Saved entries

=== Section Start ===

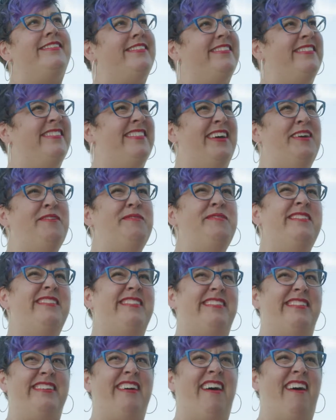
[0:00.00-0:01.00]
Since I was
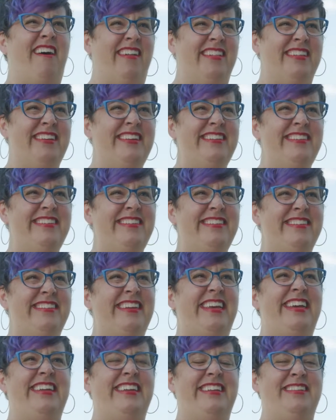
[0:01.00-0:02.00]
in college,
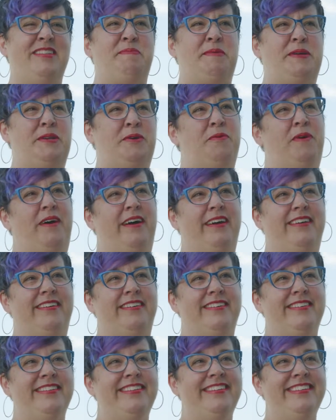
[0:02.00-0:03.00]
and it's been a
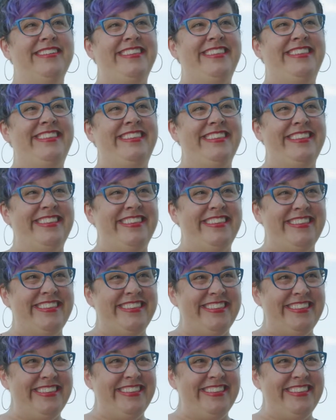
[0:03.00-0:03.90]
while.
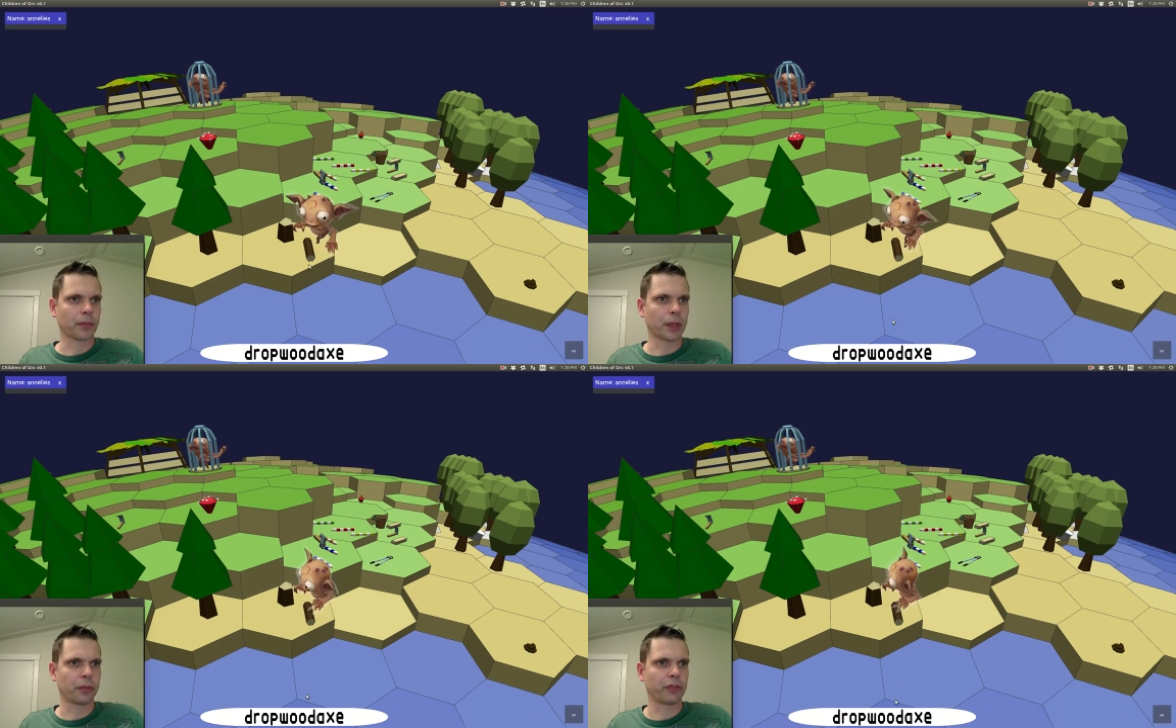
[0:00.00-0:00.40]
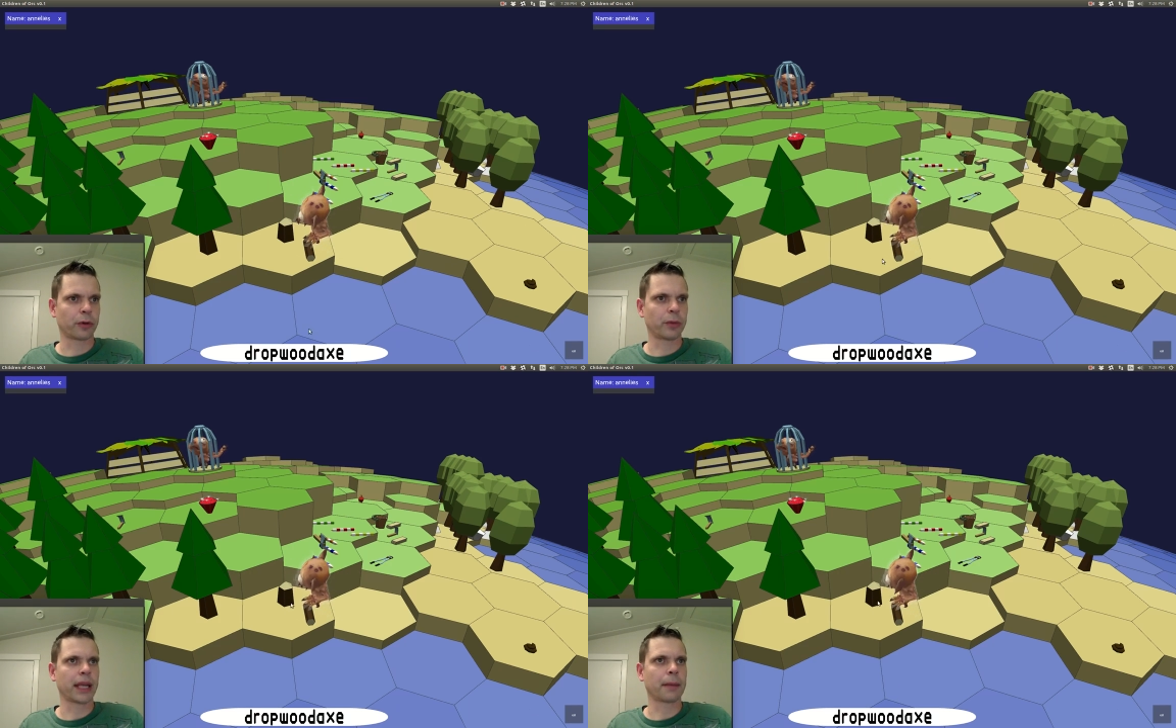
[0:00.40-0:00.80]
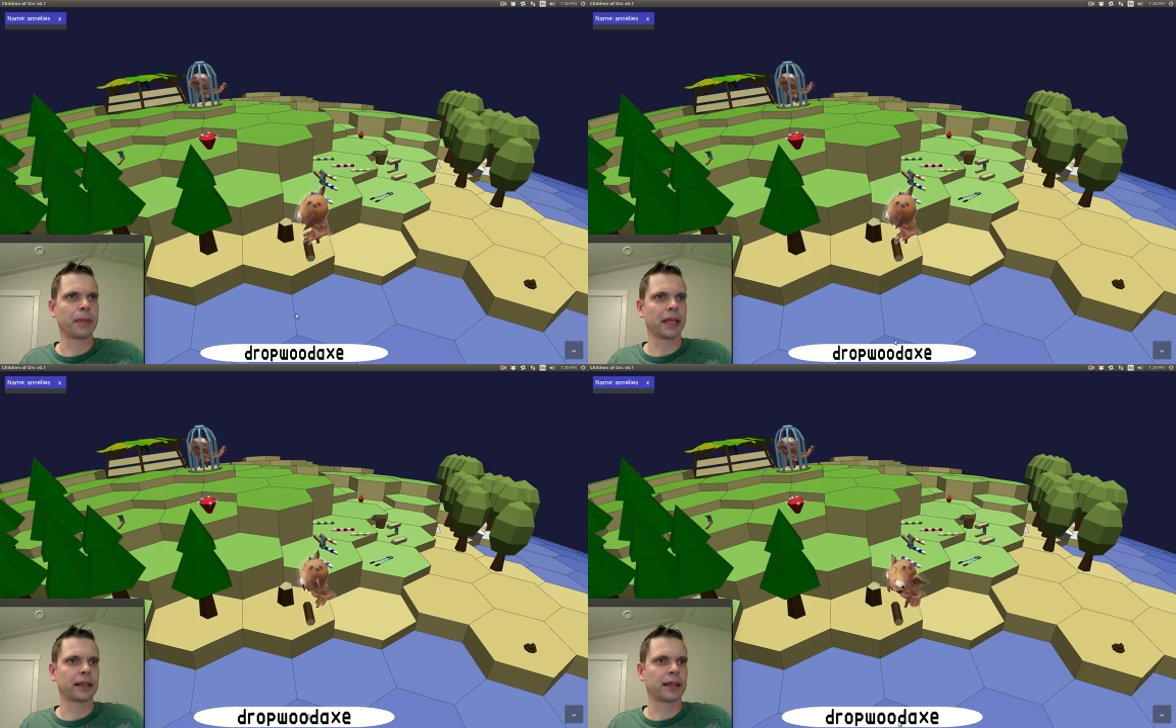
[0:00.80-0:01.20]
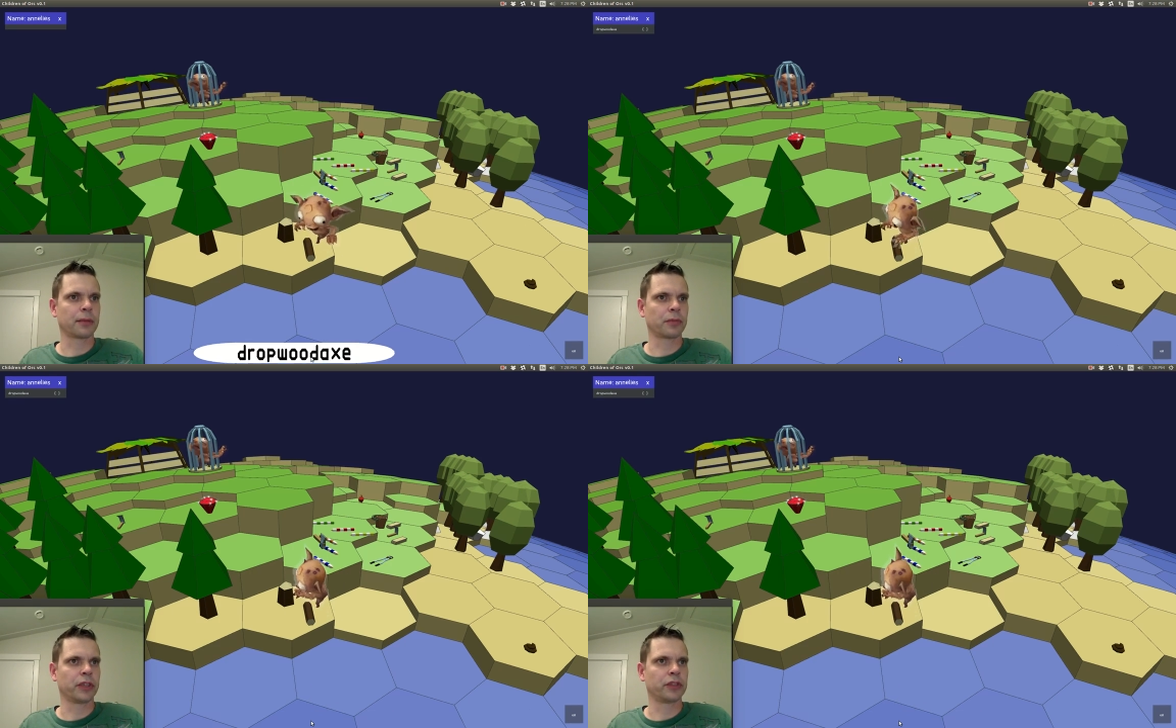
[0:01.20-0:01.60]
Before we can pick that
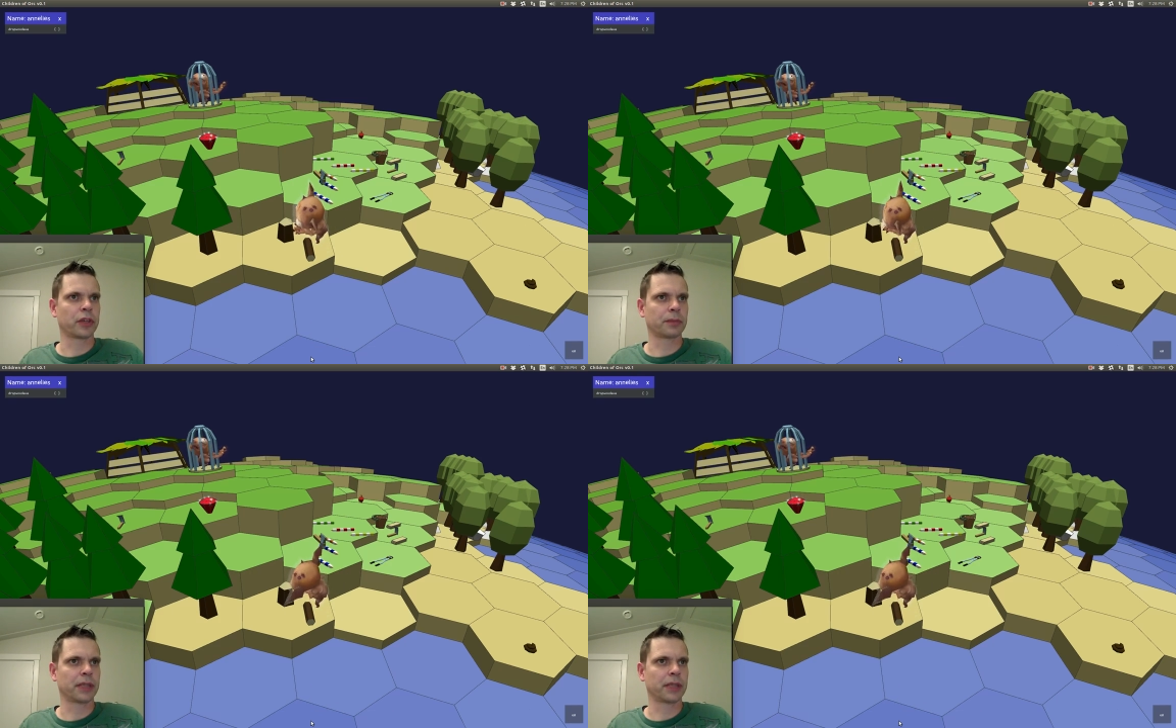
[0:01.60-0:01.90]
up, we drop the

=== Section End ===
=== Section Start ===

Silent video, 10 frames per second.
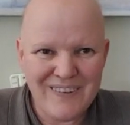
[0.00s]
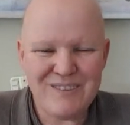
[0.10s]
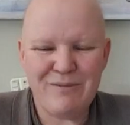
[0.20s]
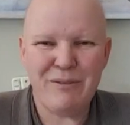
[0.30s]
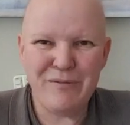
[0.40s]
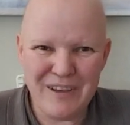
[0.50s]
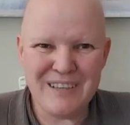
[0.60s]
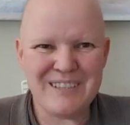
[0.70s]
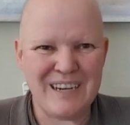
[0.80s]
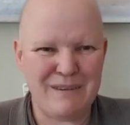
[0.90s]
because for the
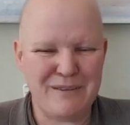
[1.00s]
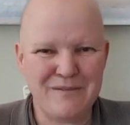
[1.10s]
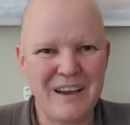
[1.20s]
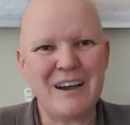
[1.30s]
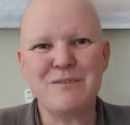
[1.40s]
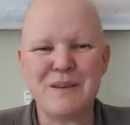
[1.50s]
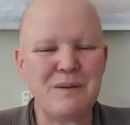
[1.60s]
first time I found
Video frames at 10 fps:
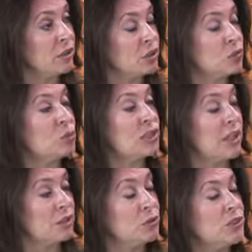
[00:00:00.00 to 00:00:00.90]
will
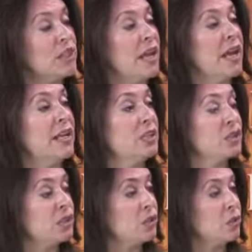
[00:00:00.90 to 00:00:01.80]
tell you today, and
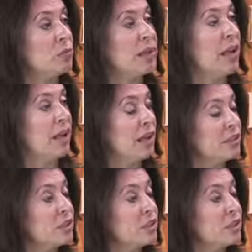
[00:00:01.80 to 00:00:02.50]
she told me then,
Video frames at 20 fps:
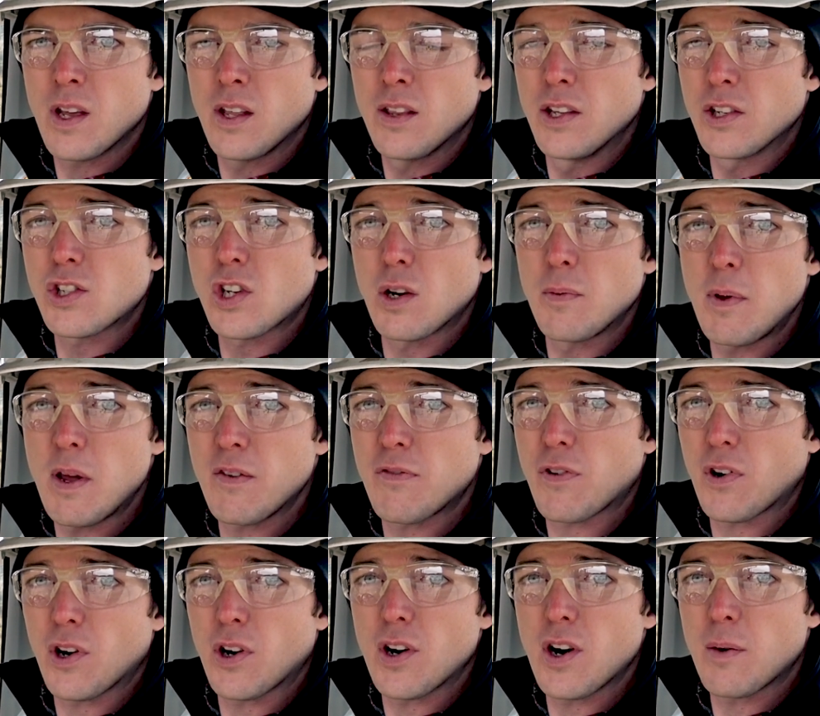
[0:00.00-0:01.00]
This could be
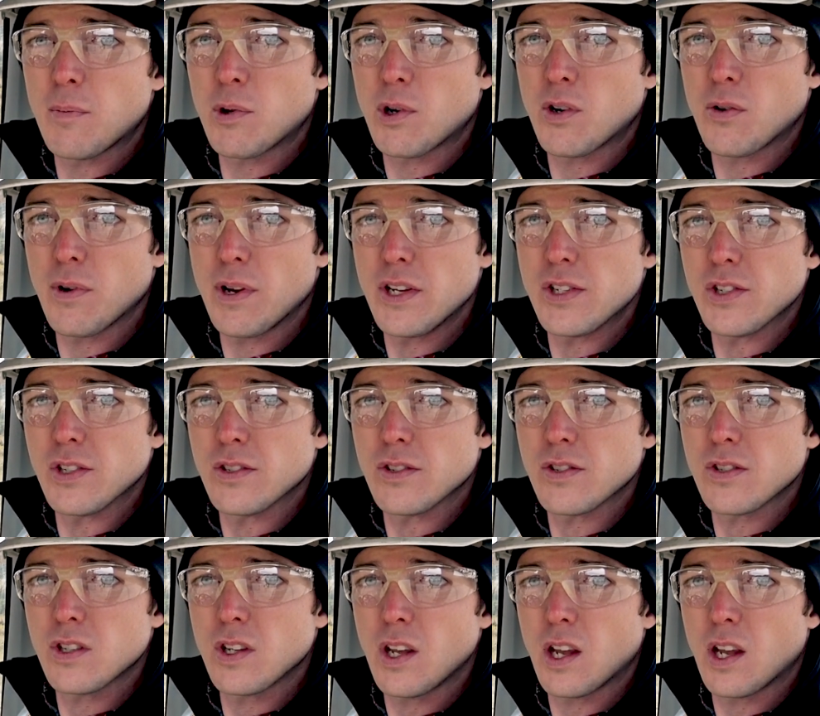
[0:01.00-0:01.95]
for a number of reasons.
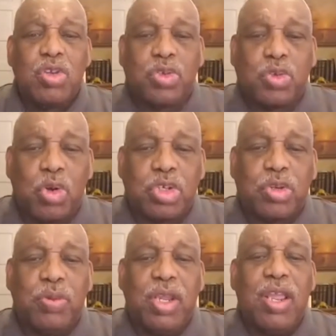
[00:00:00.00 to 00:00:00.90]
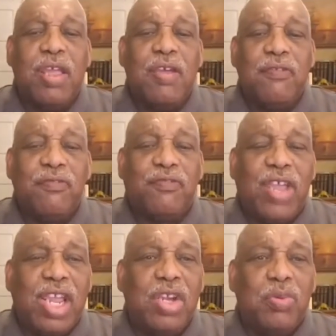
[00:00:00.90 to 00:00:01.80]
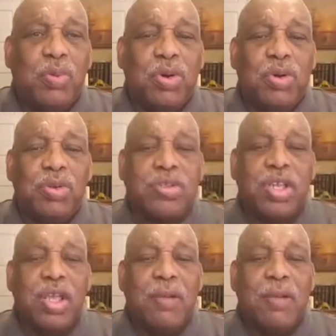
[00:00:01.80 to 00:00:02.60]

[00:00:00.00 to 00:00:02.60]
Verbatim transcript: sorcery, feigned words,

=== Section End ===
=== Section Start ===

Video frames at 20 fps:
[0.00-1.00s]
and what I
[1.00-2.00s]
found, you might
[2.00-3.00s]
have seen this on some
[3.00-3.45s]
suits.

=== Section End ===

#### Task requirements:
The word "frames" appears on some lines of the data above; count those lines and give only the total.

#### Solution to this exercise:
4